Because the images are not wanted, restate every line below word for word without them.

[Stored data entries]
---+---

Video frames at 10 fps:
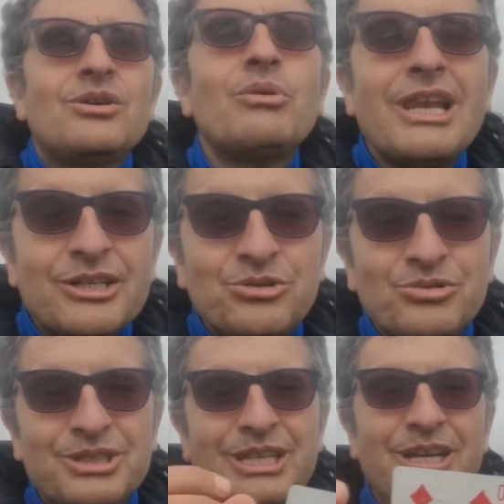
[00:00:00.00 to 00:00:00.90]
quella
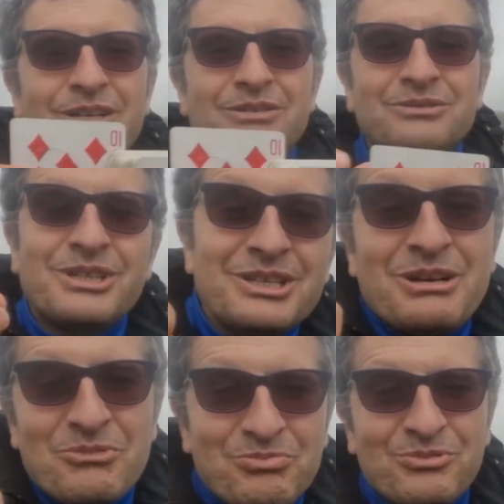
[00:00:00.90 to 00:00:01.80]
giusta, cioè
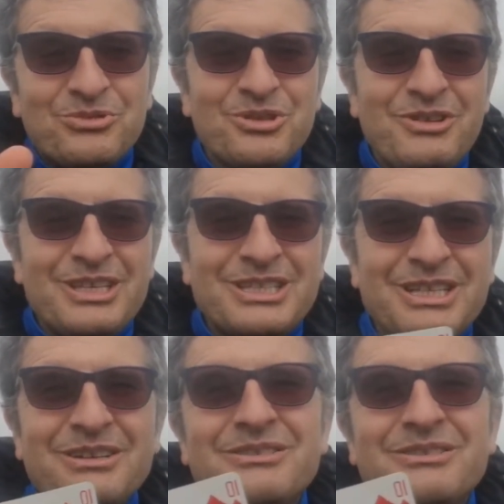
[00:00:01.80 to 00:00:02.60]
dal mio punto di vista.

---+---

* [Result of this task]
Video frames at 10 fps:
[00:00:00.00 to 00:00:00.90]
quella
[00:00:00.90 to 00:00:01.80]
giusta, cioè
[00:00:01.80 to 00:00:02.60]
dal mio punto di vista.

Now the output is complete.